* Collected data entries *
☆ ☆ ☆

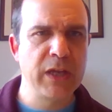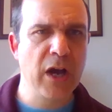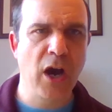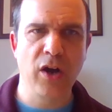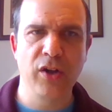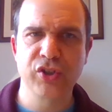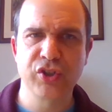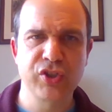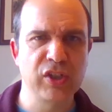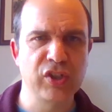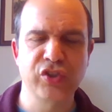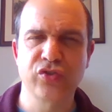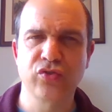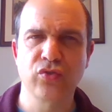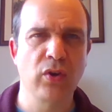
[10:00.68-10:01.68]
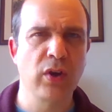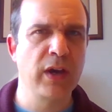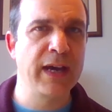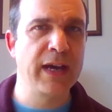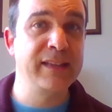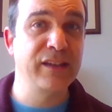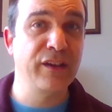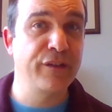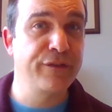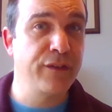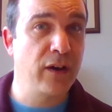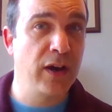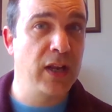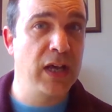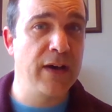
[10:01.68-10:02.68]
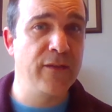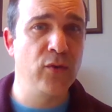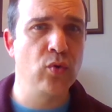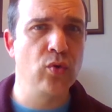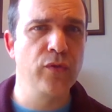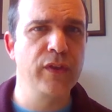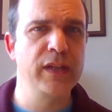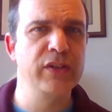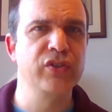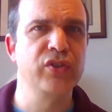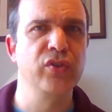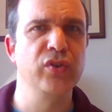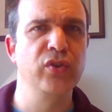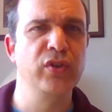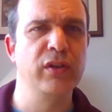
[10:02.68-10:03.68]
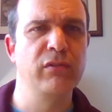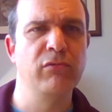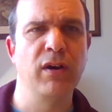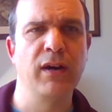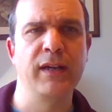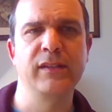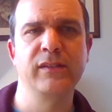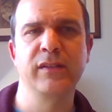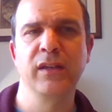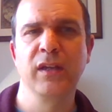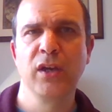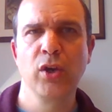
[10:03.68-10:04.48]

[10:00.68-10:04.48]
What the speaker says: the arch destroyer and defiler of all that is good and right,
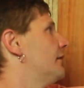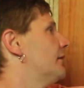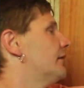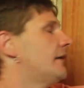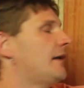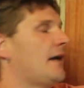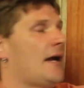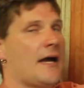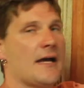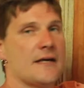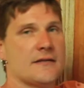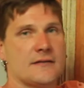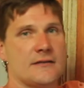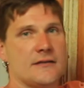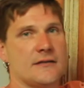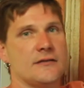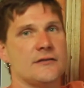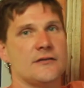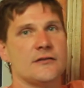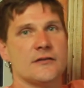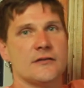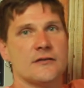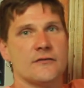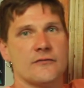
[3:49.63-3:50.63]
cast
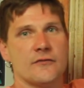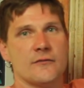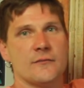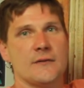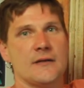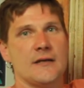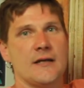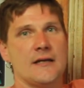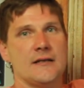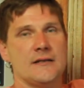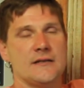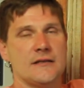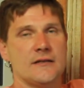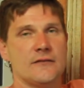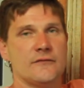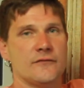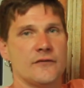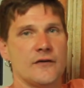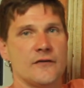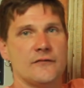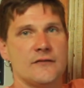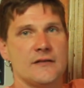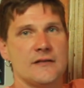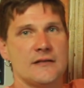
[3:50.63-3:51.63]
hinges from the
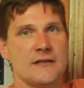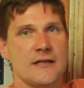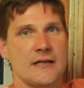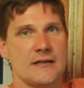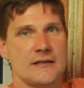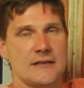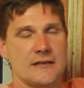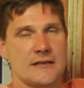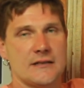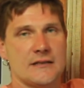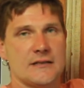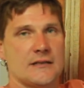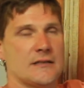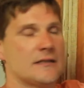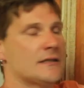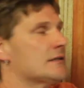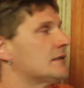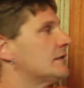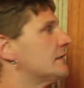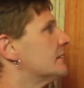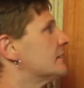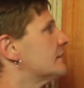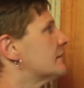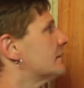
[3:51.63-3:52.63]
1850s,
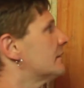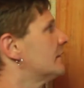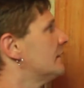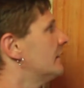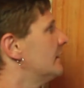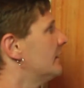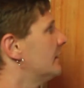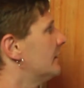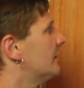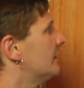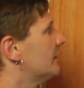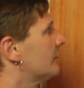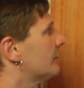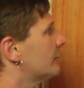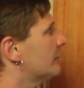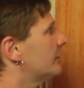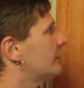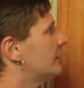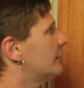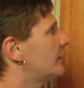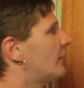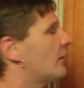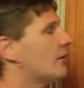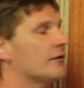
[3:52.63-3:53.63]
1860s.
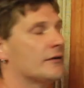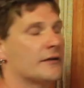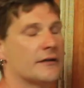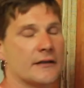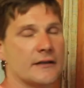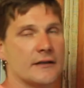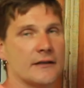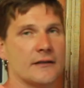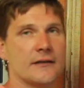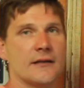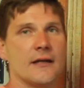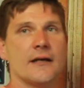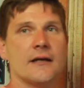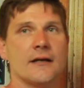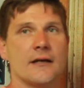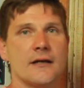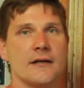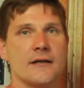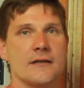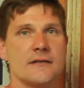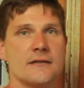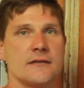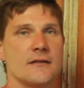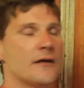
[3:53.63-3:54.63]
Really hard to get that
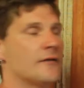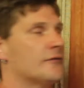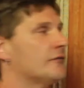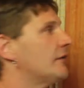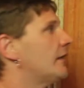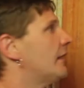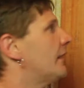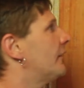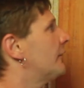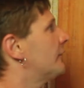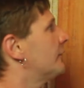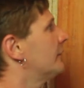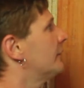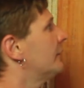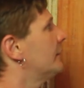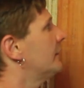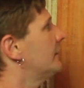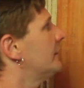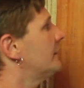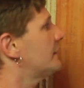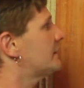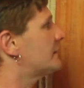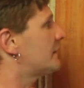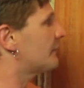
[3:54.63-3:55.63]
kind of stuff now.
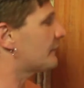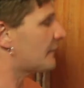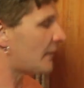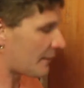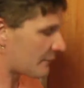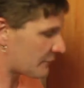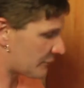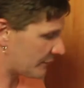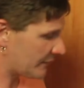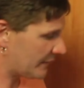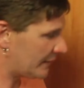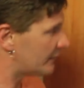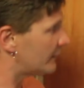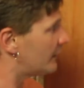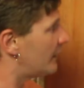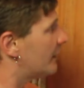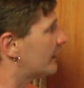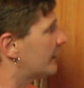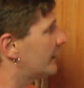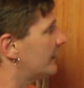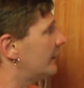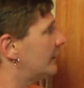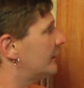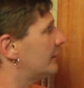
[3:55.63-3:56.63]
Sometimes we get
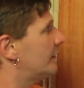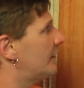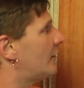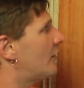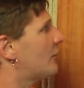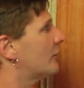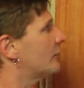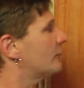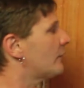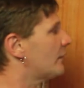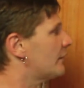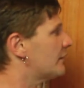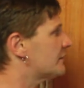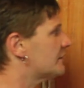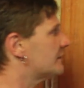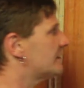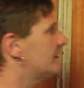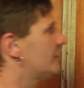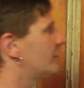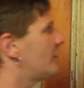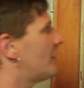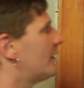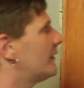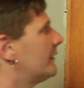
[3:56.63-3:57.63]
lucky and the hardware is
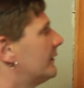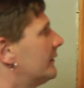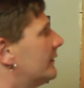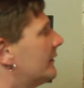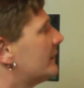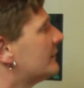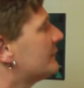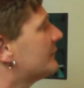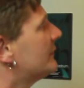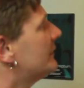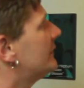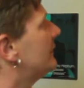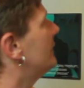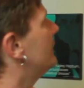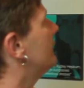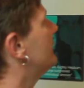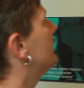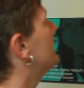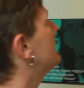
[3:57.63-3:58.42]
still on it, as we did in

☆ ☆ ☆

* Instructions for the task *
Please leave out the pictures while you copy exactly the lines from the one containing "[3:51.63-3:52.63]" through the end of the records.

* Answer for this exercise *
[3:51.63-3:52.63]
1850s,
[3:52.63-3:53.63]
1860s.
[3:53.63-3:54.63]
Really hard to get that
[3:54.63-3:55.63]
kind of stuff now.
[3:55.63-3:56.63]
Sometimes we get
[3:56.63-3:57.63]
lucky and the hardware is
[3:57.63-3:58.42]
still on it, as we did in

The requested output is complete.